We've Ruined Our Lives

It's a week of endings and beginnings. I was supposed to be in New Jersey today, overseeing movers and officially bidding farewell to our house; but it was not to be. This has been a very poorly timed, convoluted, logistically complex move, and we'd made a complicated plan to pull it off--and you know the saying: Want to make God laugh? Make a plan. Or something like that. And so it was. A death in our family meant my parents could no longer stay with the kids this week, which meant I could not go to New Jersey, which meant Andrew is now tying up the ends of our life himself.  

Life happens. Endings and beginnings are rarely separate. Maybe never. The mess and misery of a move are temporary, inconsequential. Though it's a sad time for my family, it's also a time of new beginnings, and we're getting there, day by day. 

The movers packed up our Maplewood house yesterday with Andrew overseeing, while I greeted--at long last!--our POD here in Pittsburgh. I was overjoyed to see it, and half-expected to open it up to find someone else's belongings, but my fears were unfounded. The chaotic pile of junk inside was ours. I spent part of the day unloading everything I could lift by myself, and then I hired two guys from Task Rabbit to unload the rest. Andrew and I are do-it-ourselves people, rarely hiring help for things like this, but I could not empty the POD by myself. There were mattresses, there were shelves, there were huge boxes of firewood. And the POD had to be empty and gone before the moving truck arrives on Wednesday. So we threw some money at the problem and now the POD is empty. 

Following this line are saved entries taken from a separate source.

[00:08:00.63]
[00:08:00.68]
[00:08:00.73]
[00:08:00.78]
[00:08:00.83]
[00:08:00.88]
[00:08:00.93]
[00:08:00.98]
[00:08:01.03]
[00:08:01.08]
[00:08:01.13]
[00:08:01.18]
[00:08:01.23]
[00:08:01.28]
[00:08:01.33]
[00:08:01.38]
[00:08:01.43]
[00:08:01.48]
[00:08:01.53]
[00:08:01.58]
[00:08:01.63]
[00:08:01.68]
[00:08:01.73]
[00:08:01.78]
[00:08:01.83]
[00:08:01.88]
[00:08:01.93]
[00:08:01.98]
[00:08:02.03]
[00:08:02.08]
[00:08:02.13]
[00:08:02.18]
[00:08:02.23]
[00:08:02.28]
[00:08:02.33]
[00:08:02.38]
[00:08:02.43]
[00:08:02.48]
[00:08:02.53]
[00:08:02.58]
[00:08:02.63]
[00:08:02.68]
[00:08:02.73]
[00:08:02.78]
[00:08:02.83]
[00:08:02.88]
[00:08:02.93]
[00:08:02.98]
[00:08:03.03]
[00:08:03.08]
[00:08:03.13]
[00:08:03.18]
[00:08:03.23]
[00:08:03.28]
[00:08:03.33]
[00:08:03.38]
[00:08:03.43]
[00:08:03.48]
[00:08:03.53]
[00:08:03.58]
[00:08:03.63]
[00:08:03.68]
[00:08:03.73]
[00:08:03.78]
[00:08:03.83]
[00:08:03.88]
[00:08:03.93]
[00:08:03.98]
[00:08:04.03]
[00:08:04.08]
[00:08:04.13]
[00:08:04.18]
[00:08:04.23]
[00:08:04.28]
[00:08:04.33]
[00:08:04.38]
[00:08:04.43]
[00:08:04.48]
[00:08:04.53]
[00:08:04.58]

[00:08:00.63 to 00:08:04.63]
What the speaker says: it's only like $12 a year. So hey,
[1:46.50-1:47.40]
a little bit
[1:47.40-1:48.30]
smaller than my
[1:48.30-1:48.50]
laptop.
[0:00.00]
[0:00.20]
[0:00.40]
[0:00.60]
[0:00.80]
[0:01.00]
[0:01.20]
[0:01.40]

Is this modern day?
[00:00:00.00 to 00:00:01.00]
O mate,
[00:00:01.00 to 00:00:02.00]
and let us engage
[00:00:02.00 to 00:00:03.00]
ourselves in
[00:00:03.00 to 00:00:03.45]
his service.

You know what isn't empty? All those boxes. I'm frankly shocked at how much we'd shoved into that POD. Now those things are in our living room, a large, "formal" (not for long) room that we actually don't have even one piece of furniture for. I honestly don't know how I'm ever going to unpack these boxes. And more boxes--double, triple this number--will be arriving on Wednesday. I feel like we've maybe ruined our life. Like we're never, ever going to unpack and settle in and that we'll never find anything ever again. 

Could I hire someone from Task Rabbit to unpack? Certainly. There's a whole category of Unpackers. (Could Task Rabbit become an expensive addiction? Certainly.) But this is not going to work for me. First, covid etc etc. It's not the right time for a stranger to be handling all my stuff. Second, what would a stranger do when faced with this box, which I'm using as a representative example: Margo's TBRs, desk misc, Day of the Dead figures, old jars, recipe boxes. I am way too micro-managey to let anyone even attempt unloading a box like that, and ALL the boxes are like that. 

It's a mess. A big, big, big mess. Which is why I'm drinking coffee and writing this post instead of going into the living room with my box cutter and actually facing Box Mountain.